▶ Provided material:

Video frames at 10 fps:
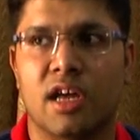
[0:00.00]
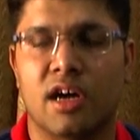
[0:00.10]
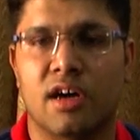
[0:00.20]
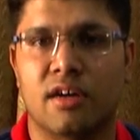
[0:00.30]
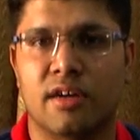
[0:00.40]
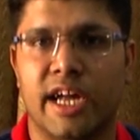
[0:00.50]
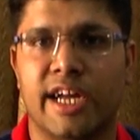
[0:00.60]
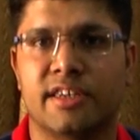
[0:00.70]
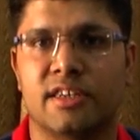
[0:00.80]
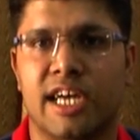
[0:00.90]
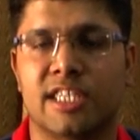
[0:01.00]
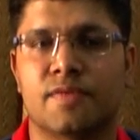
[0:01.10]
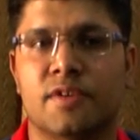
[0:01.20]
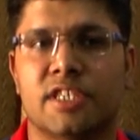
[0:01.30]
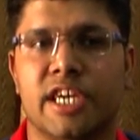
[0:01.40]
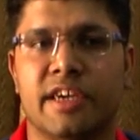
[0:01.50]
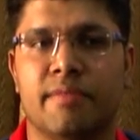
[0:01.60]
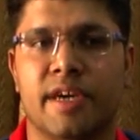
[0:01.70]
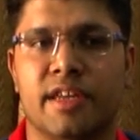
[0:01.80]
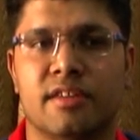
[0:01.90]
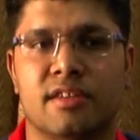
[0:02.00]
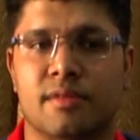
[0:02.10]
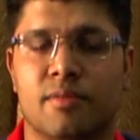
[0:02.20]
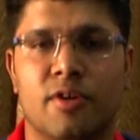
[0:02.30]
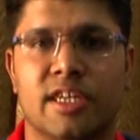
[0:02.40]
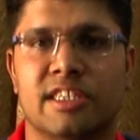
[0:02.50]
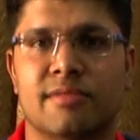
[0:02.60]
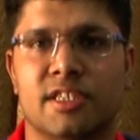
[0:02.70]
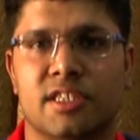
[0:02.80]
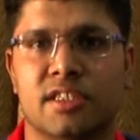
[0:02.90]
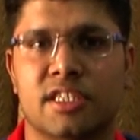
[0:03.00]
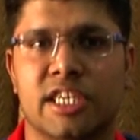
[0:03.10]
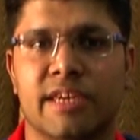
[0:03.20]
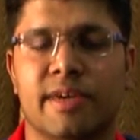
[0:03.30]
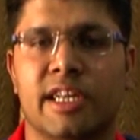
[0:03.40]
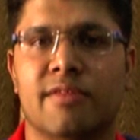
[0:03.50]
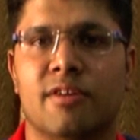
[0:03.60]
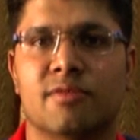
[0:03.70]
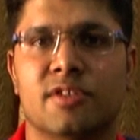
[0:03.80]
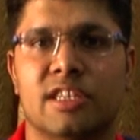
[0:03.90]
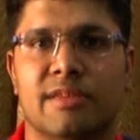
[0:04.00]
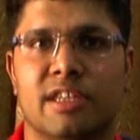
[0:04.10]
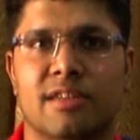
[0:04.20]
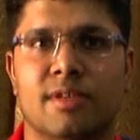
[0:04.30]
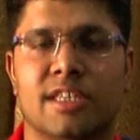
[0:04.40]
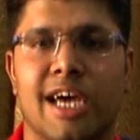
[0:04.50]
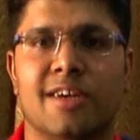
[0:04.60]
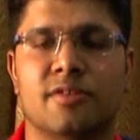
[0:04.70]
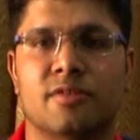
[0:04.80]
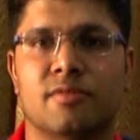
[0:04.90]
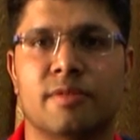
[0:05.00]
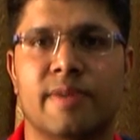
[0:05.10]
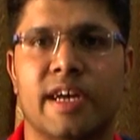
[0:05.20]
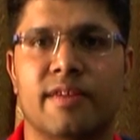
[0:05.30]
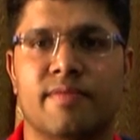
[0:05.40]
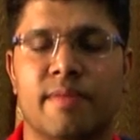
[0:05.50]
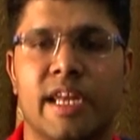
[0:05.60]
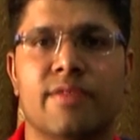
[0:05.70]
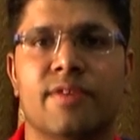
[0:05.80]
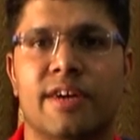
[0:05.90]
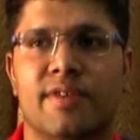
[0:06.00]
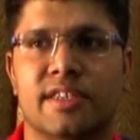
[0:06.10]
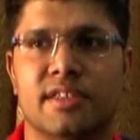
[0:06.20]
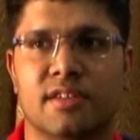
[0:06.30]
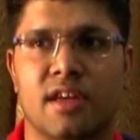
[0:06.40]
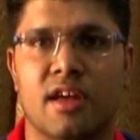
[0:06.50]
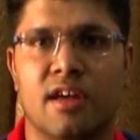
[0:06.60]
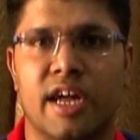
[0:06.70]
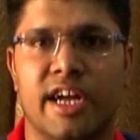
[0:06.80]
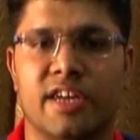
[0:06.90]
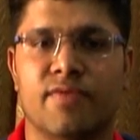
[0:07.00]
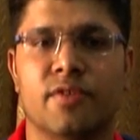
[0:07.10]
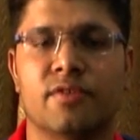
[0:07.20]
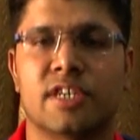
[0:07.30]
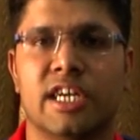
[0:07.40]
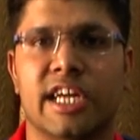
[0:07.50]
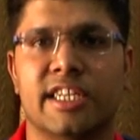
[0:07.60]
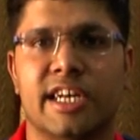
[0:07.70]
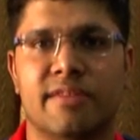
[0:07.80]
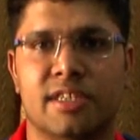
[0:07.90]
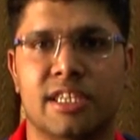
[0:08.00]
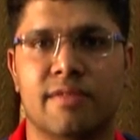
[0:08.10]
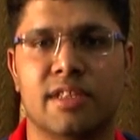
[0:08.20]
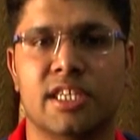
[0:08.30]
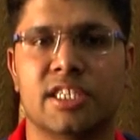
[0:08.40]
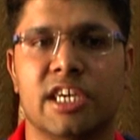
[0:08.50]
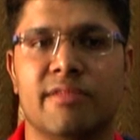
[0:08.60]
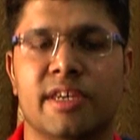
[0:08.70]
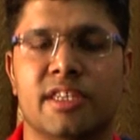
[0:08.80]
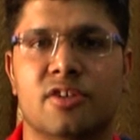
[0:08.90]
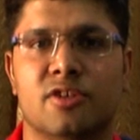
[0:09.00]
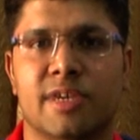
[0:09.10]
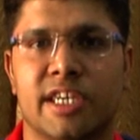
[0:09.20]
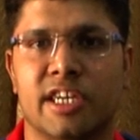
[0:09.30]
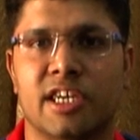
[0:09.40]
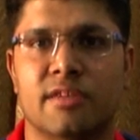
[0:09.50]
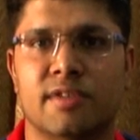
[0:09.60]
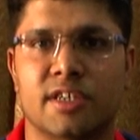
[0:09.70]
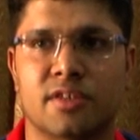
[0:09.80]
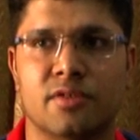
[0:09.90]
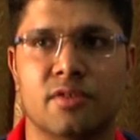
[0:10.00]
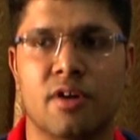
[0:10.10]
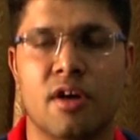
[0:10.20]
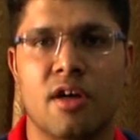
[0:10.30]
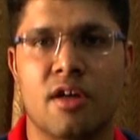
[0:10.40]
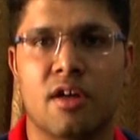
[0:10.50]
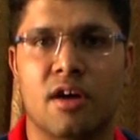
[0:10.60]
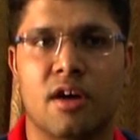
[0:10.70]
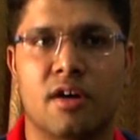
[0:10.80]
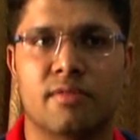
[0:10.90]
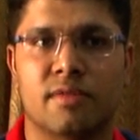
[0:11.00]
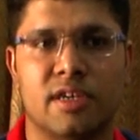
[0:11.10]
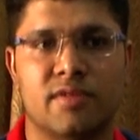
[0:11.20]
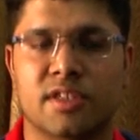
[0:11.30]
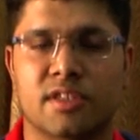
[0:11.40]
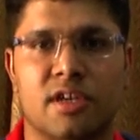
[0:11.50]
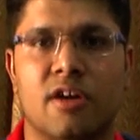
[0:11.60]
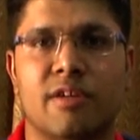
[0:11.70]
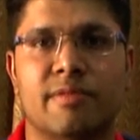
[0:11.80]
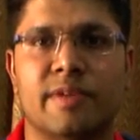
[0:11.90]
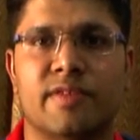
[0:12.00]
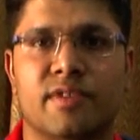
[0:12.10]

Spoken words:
And as for JEE main, the board examinations and JEE main have almost the same syllabus. I used to prepare mainly for advance, and if you study at the advanced level, then JEE main is automatically covered. So it was how I prepared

▶ Aim of the exercise: Write the data above out again exactly, every line of it, and exclude the pictures.

▶ Task answer:
Video frames at 10 fps:
[0:00.00]
[0:00.10]
[0:00.20]
[0:00.30]
[0:00.40]
[0:00.50]
[0:00.60]
[0:00.70]
[0:00.80]
[0:00.90]
[0:01.00]
[0:01.10]
[0:01.20]
[0:01.30]
[0:01.40]
[0:01.50]
[0:01.60]
[0:01.70]
[0:01.80]
[0:01.90]
[0:02.00]
[0:02.10]
[0:02.20]
[0:02.30]
[0:02.40]
[0:02.50]
[0:02.60]
[0:02.70]
[0:02.80]
[0:02.90]
[0:03.00]
[0:03.10]
[0:03.20]
[0:03.30]
[0:03.40]
[0:03.50]
[0:03.60]
[0:03.70]
[0:03.80]
[0:03.90]
[0:04.00]
[0:04.10]
[0:04.20]
[0:04.30]
[0:04.40]
[0:04.50]
[0:04.60]
[0:04.70]
[0:04.80]
[0:04.90]
[0:05.00]
[0:05.10]
[0:05.20]
[0:05.30]
[0:05.40]
[0:05.50]
[0:05.60]
[0:05.70]
[0:05.80]
[0:05.90]
[0:06.00]
[0:06.10]
[0:06.20]
[0:06.30]
[0:06.40]
[0:06.50]
[0:06.60]
[0:06.70]
[0:06.80]
[0:06.90]
[0:07.00]
[0:07.10]
[0:07.20]
[0:07.30]
[0:07.40]
[0:07.50]
[0:07.60]
[0:07.70]
[0:07.80]
[0:07.90]
[0:08.00]
[0:08.10]
[0:08.20]
[0:08.30]
[0:08.40]
[0:08.50]
[0:08.60]
[0:08.70]
[0:08.80]
[0:08.90]
[0:09.00]
[0:09.10]
[0:09.20]
[0:09.30]
[0:09.40]
[0:09.50]
[0:09.60]
[0:09.70]
[0:09.80]
[0:09.90]
[0:10.00]
[0:10.10]
[0:10.20]
[0:10.30]
[0:10.40]
[0:10.50]
[0:10.60]
[0:10.70]
[0:10.80]
[0:10.90]
[0:11.00]
[0:11.10]
[0:11.20]
[0:11.30]
[0:11.40]
[0:11.50]
[0:11.60]
[0:11.70]
[0:11.80]
[0:11.90]
[0:12.00]
[0:12.10]

Spoken words:
And as for JEE main, the board examinations and JEE main have almost the same syllabus. I used to prepare mainly for advance, and if you study at the advanced level, then JEE main is automatically covered. So it was how I prepared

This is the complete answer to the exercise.